→ INSTRUCTIONS FOR THE TASK: Pictures are to be left out; every line from the one with "[00:10:13.17 to 00:10:14.07]" through the end of the data must be transcribed exactly.

(EXERCISE MATERIAL)

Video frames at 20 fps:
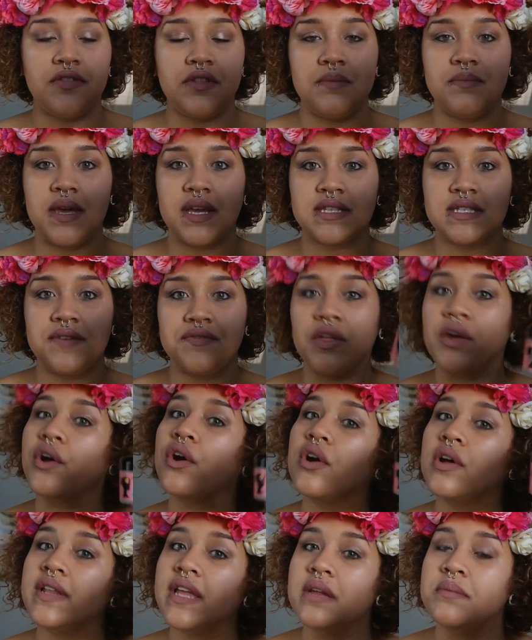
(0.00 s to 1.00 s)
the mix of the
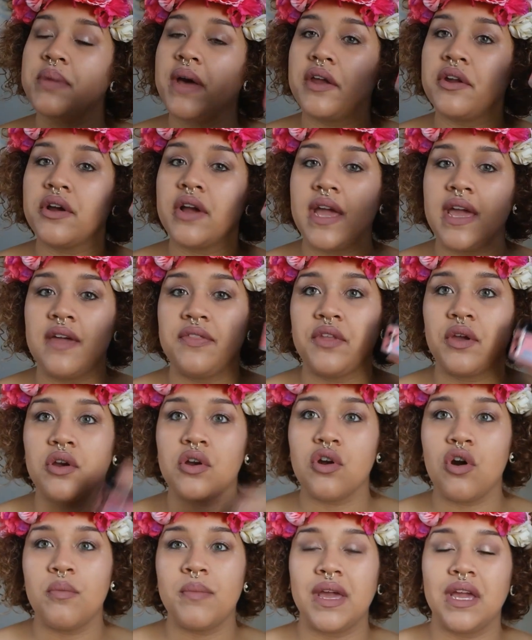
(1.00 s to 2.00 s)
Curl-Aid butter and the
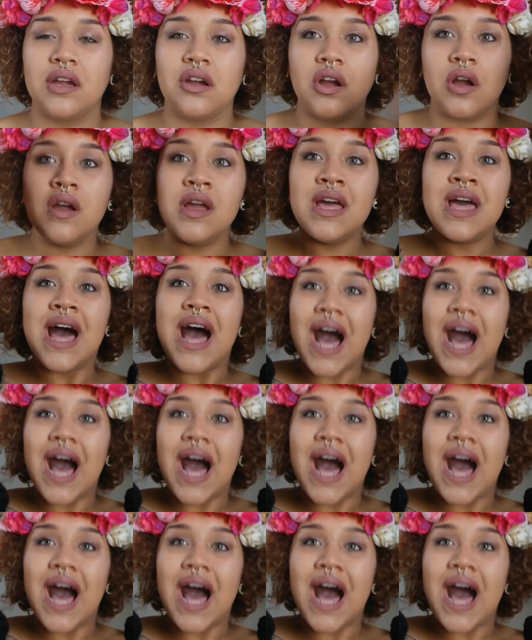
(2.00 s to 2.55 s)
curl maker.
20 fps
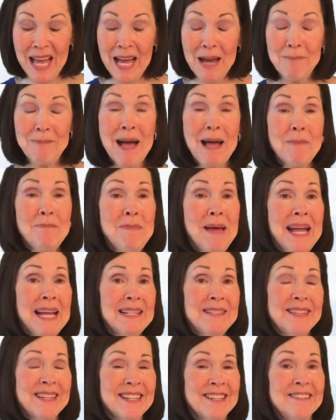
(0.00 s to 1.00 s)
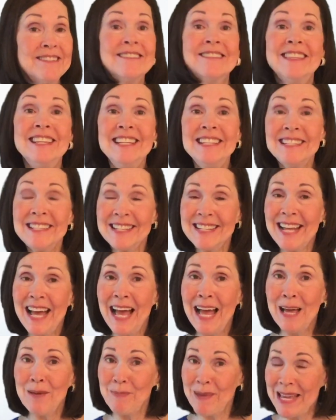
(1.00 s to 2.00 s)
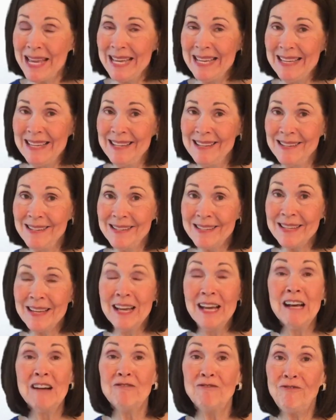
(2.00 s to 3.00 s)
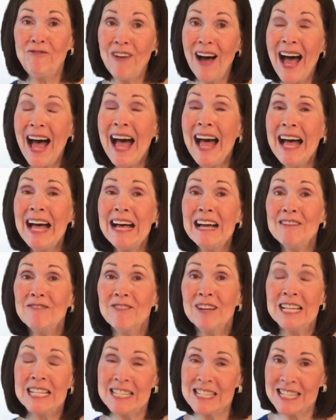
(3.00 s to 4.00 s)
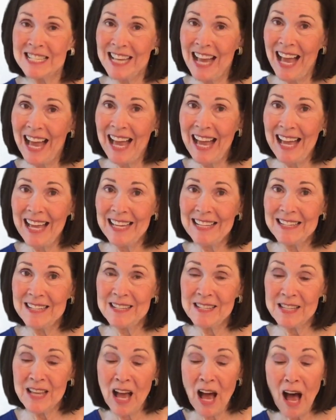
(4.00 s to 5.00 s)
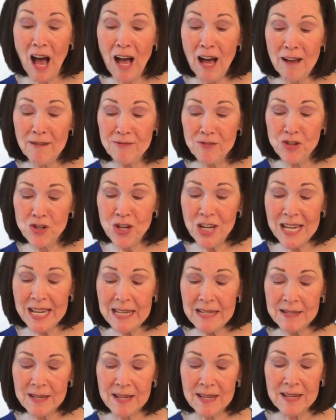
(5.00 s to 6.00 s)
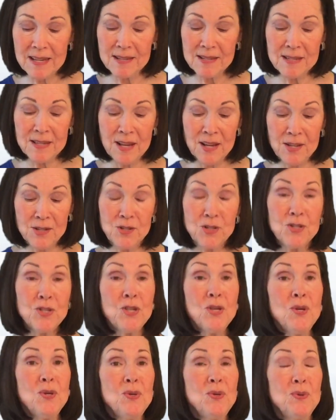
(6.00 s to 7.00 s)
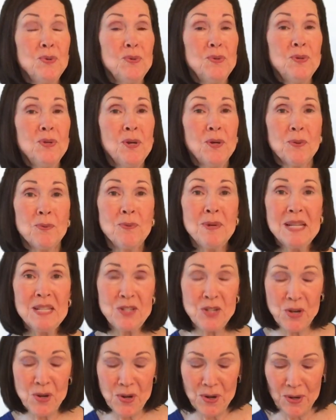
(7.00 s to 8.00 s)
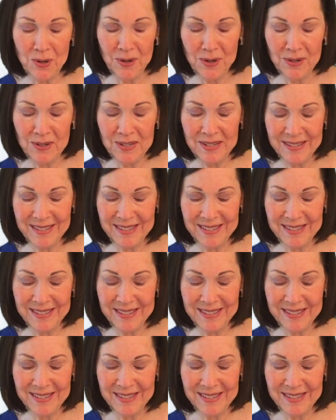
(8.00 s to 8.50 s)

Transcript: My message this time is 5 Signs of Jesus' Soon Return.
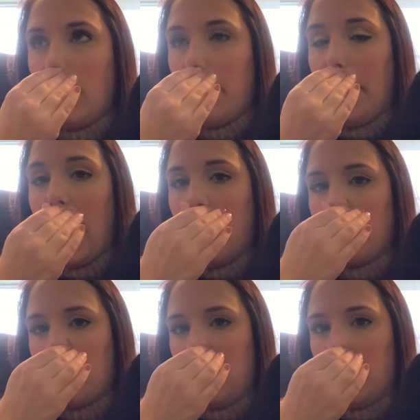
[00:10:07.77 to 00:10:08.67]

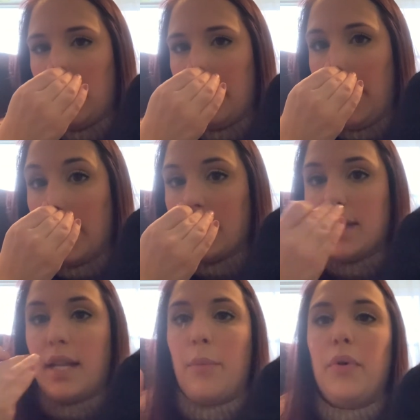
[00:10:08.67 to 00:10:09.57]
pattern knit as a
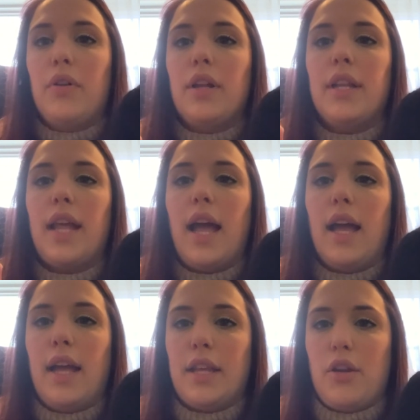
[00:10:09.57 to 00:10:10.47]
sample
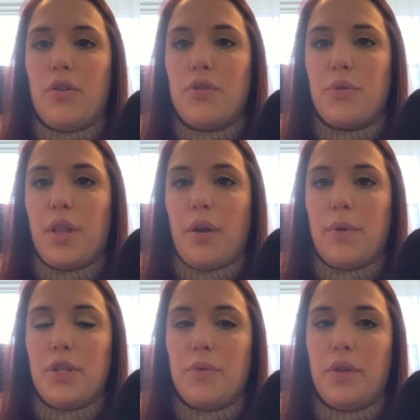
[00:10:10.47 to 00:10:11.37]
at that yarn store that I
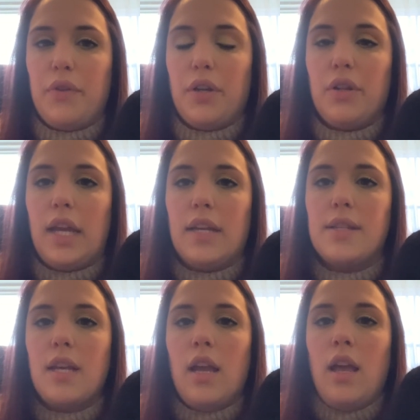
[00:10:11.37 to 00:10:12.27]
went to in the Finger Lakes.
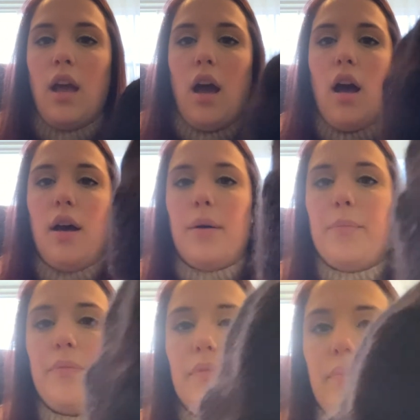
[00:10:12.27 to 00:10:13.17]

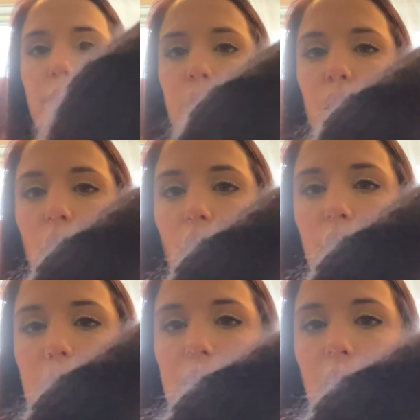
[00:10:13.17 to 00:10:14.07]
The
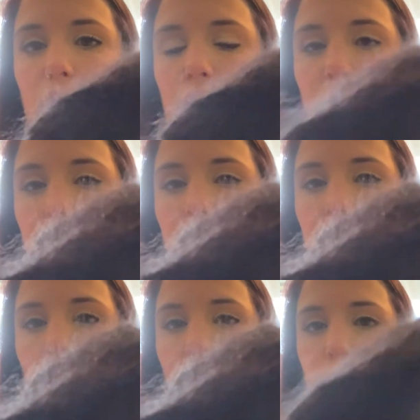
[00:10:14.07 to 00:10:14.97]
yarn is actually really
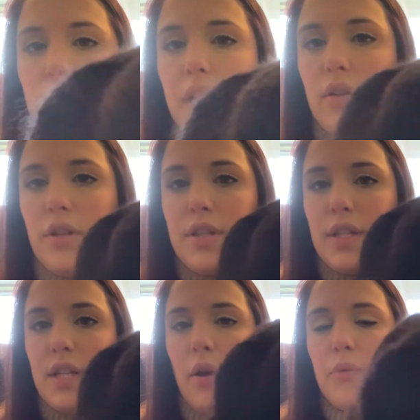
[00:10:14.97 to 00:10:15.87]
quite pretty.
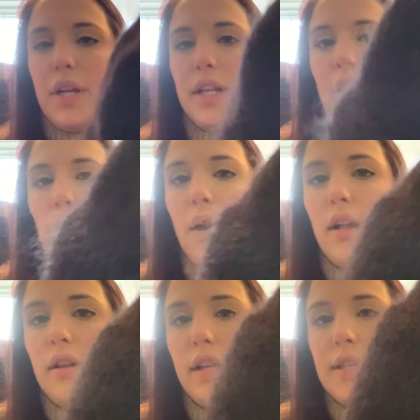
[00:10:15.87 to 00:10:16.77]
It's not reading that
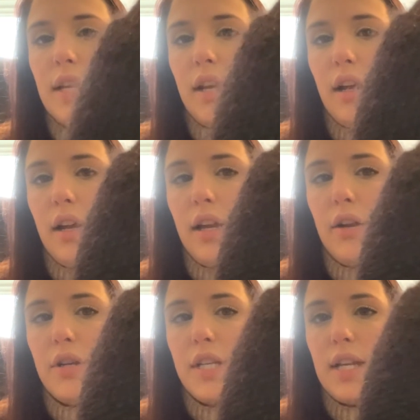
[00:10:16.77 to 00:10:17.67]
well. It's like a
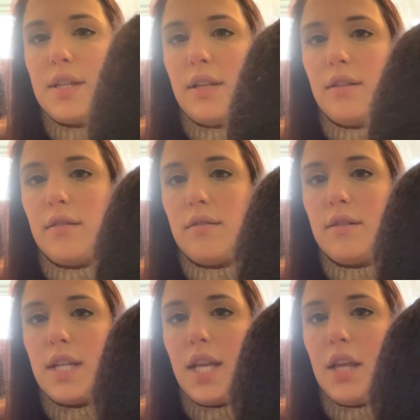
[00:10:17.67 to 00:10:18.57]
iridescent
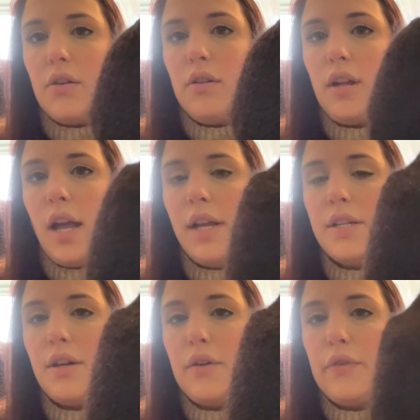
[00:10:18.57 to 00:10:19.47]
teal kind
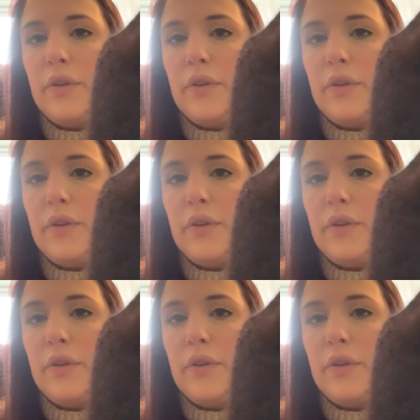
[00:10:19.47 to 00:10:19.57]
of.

(End EXERCISE MATERIAL)

→ ANSWER BOX:
[00:10:13.17 to 00:10:14.07]
The
[00:10:14.07 to 00:10:14.97]
yarn is actually really
[00:10:14.97 to 00:10:15.87]
quite pretty.
[00:10:15.87 to 00:10:16.77]
It's not reading that
[00:10:16.77 to 00:10:17.67]
well. It's like a
[00:10:17.67 to 00:10:18.57]
iridescent
[00:10:18.57 to 00:10:19.47]
teal kind
[00:10:19.47 to 00:10:19.57]
of.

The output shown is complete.